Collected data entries
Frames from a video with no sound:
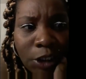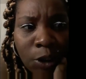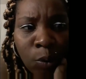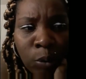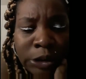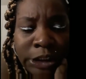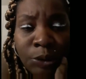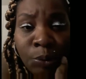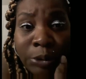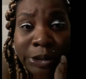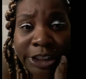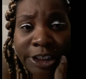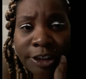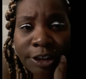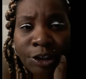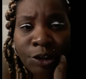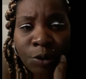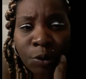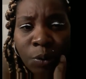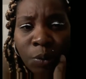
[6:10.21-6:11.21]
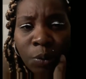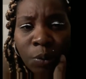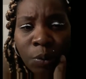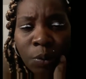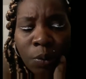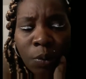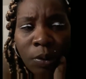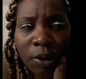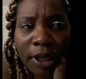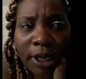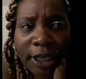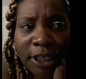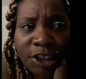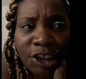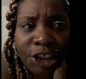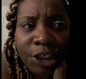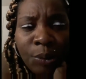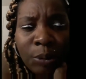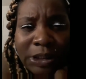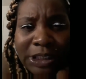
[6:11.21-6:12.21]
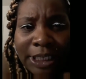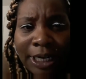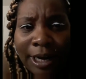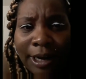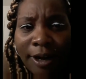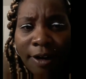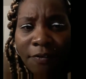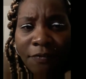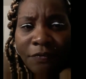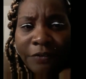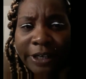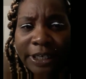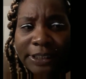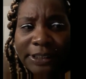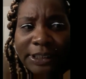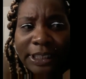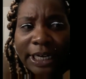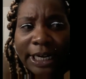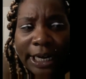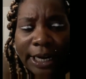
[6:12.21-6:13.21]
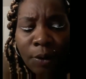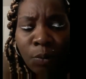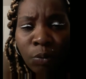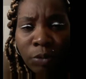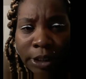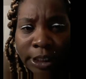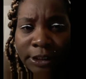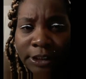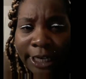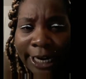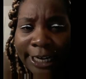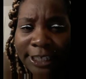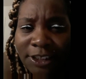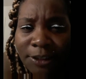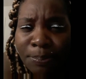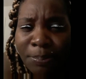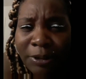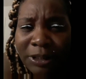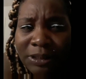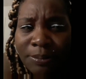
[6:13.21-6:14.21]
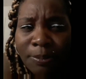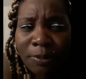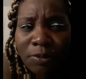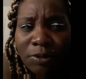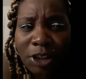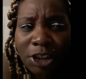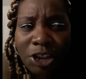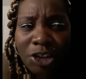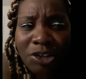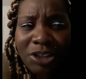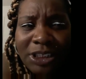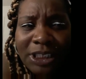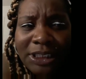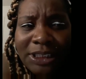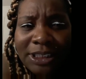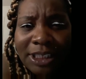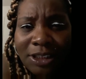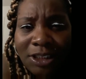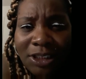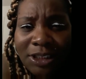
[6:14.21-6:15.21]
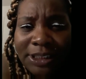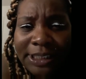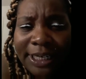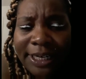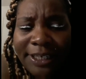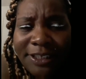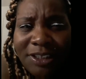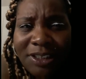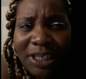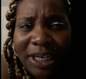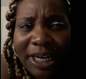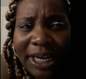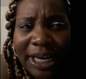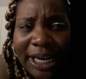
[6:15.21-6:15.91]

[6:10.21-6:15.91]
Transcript: When she went to the school, she went to the office and asked the principal, did you see such and such?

What the task requires: From the line containing "[6:11.21-6:12.21]" through the last line of the entries, copy each line exactly and only those, skipping all pictures.

Result of this exercise:
[6:11.21-6:12.21]
[6:12.21-6:13.21]
[6:13.21-6:14.21]
[6:14.21-6:15.21]
[6:15.21-6:15.91]

[6:10.21-6:15.91]
Transcript: When she went to the school, she went to the office and asked the principal, did you see such and such?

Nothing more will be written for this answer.